Louis Aragon,  photo: YouTube
Dans quelle mesure l’invasion soviétique en Tchécoslovaquie s’est-elle reflétée dans ses opinions politiques et dans son rapport vis-à-vis du communisme en général. Quelle leçon a-t-il tiré de cette expérience ?

« Il a été renforcé dans l’idée qu’il fallait aller au communisme, au socialisme, par les voies démocratiques en respectant les libertés et notamment la liberté de l’écrivain sur laquelle il a beaucoup écrit à l’époque. »

Comment a été la dernière étape de la vie d’Aragon après la mort de sa femme Elsa, époque où il a révélé son homosexualité. Était-ce encore une période fructueuse sur le plan littéraire ?

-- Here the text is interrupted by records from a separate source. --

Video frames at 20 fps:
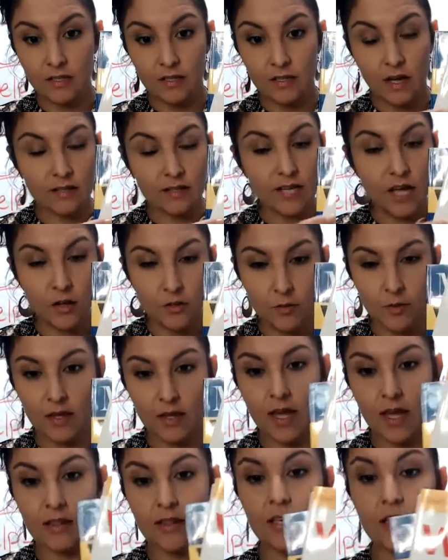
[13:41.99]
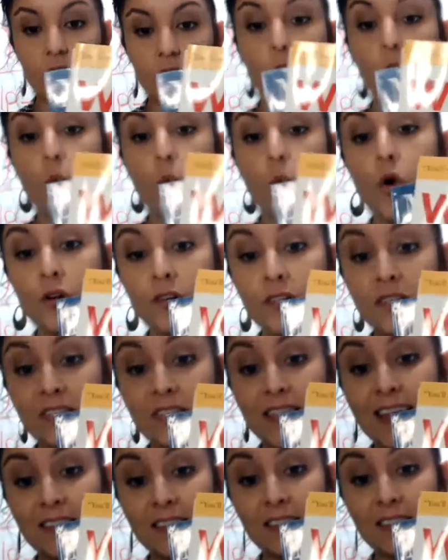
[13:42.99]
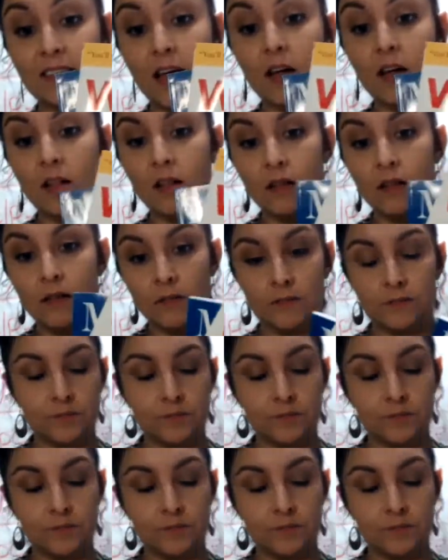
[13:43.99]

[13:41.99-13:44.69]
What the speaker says: I tell them to get these. Words that sell,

« Oui, quelque temps, mais c’est vrai que le génie poétique d’Aragon s’est un peu tari. Il écrit cependant encore de très grands poèmes par exemple le poème sur Hölderlin dont nous parlions tout à l’heure, et d’autres encore. Et puis il sort beaucoup, il participe à la vie littéraire de Paris, il est actif. Cependant, à la fin de sa vie il très fatigué, il s’est retiré un peu, mais il est toujours là. Il apparait comme l’éternel homme libre, l’éternel libertin au grand sens d’autrefois, du Grand Siècle, c’est-à-dire l’homme qui n’admet pas la contrainte. Au fond, le vieil Aragon est encore dadaïste. »

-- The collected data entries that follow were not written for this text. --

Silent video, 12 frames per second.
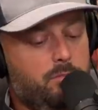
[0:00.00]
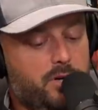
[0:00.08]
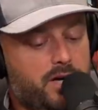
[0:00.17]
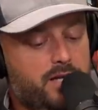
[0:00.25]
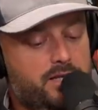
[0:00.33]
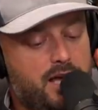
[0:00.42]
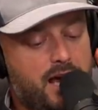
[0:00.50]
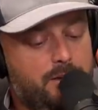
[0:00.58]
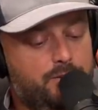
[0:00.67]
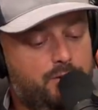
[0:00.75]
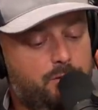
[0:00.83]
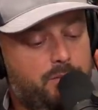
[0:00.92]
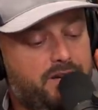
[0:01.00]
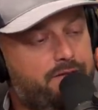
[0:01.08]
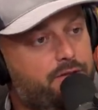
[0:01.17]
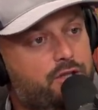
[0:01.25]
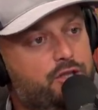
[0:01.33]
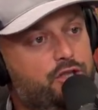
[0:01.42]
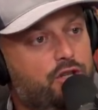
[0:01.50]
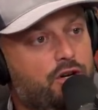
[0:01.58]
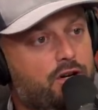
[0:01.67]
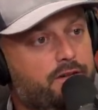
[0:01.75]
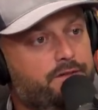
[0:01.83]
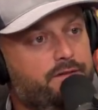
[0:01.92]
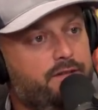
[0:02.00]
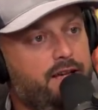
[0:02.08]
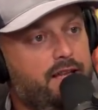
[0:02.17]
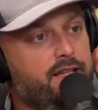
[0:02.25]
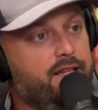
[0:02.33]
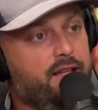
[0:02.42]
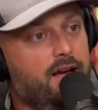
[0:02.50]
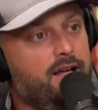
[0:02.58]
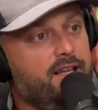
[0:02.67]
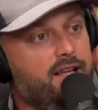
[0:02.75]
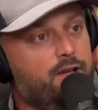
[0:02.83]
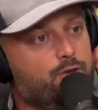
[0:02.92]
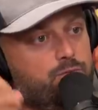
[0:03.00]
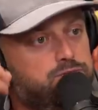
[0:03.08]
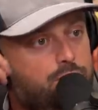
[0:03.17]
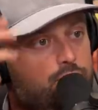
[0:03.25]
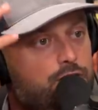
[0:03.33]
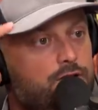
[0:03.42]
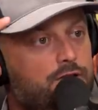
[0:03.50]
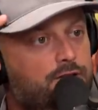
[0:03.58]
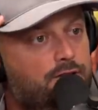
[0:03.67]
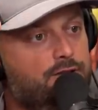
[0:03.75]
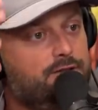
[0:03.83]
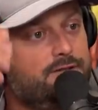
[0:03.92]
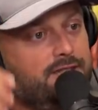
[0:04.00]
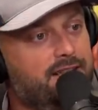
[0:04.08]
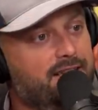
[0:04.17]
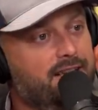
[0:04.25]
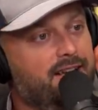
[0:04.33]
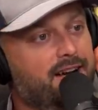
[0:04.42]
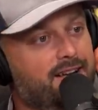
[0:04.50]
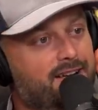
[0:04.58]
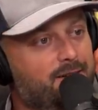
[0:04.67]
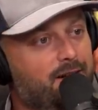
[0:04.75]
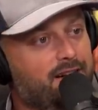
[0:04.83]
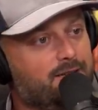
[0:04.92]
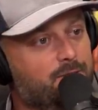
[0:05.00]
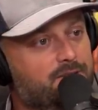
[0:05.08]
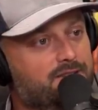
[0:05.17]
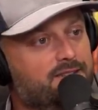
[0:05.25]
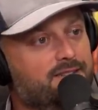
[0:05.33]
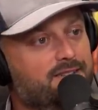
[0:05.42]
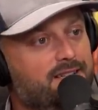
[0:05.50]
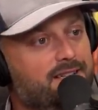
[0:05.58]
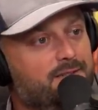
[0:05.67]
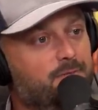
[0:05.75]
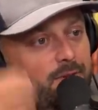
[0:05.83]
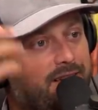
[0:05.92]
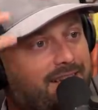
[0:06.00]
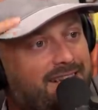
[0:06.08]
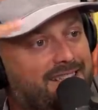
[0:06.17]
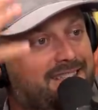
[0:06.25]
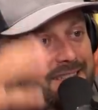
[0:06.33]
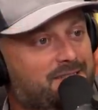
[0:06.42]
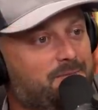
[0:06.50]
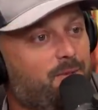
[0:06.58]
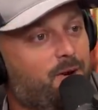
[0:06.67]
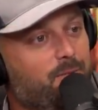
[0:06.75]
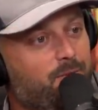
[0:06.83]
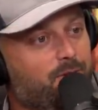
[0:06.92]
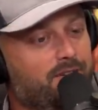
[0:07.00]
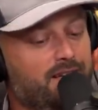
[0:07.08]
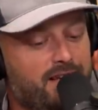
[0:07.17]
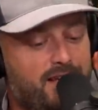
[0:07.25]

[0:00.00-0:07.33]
but I'm too big for a jar. And then and he goes, and the octopus is blank. That's his smart point.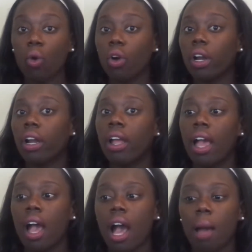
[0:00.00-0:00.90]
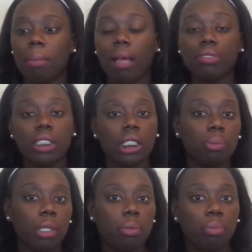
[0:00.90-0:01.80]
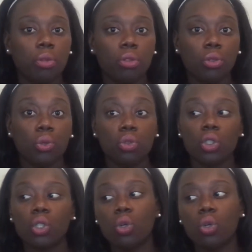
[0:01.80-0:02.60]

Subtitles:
or I've seen people use theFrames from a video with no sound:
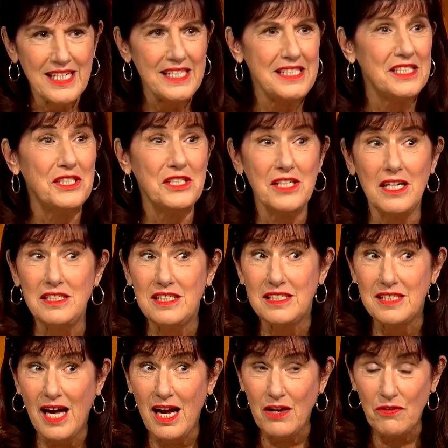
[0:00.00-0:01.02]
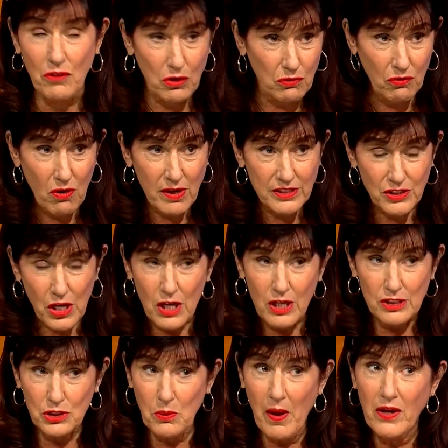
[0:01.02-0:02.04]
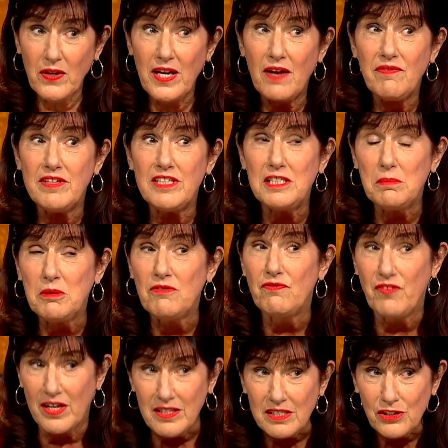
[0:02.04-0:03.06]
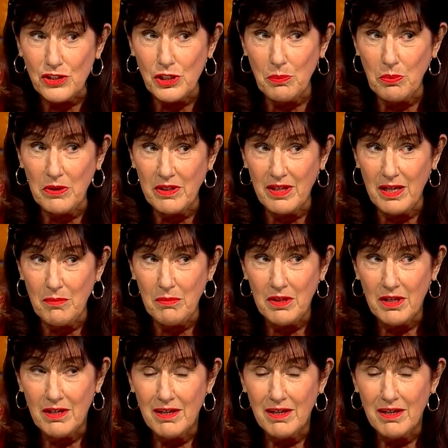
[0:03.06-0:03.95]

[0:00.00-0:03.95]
He sent his son to die on the cross so I could have intimate fellowship with him.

« Vous avez dit que qu’Aragon n’est pas assez connu en République tchèque. Est-il encore vraiment connu en France ?

Photo: Le Livre de Poche
« Ah oui, Aragon est connu en France pour trois raisons. La première, il est très étudié dans les universités. Il y a beaucoup de thèses, il est au programme des concours d’enseignement supérieur, du baccalauréat, il fait partie de la littérature française. Deuxièmement, beaucoup de Français connaissent Aragon parce qu’ils chantent Aragon. Il a été mis en musique par plus de cent musiciens parmi lesquels Léo Ferré et Jean Ferrat. Et ces hommes ont réussi à faire descendre dans la rue une poésie difficile, une poésie savante. Et beaucoup de gens chantent Aragon sans savoir. Enfin, il est lu. Quelques romans d’Aragon, notamment ‘Aurélien’, sont encore lus en livre de poche. »

Quelles sont les œuvres d’Aragon qui vous sont particulièrement chères et que vous avez toujours envie de lire et de relire. Etes-vous un lecteur passionné d’Aragon ?

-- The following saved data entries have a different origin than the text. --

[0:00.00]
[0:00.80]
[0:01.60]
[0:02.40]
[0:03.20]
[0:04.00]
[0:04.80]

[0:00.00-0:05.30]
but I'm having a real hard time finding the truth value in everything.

« Je ne lis pas qu’Aragon. Il faut lire tout, toute la littérature et pas seulement la littérature française. Mais j’aime beaucoup ‘Aurélien’ qui est un très grand roman d’amour de langue française. Je continue à aimer le livre qui a été beaucoup lu en France pendant vingt ou vingt-cinq ans et qui est lu moins aujourd’hui, un roman d’histoire, ‘La Semaine sainte’. J’aime beaucoup la poésie d’Aragon :

‘Patrie également à la colombe ou l’aigle
De l’audace et du chant doublement habité !
Je vous salue, ma France, où les blés et les seigles
Mûrissent au soleil de la diversité.’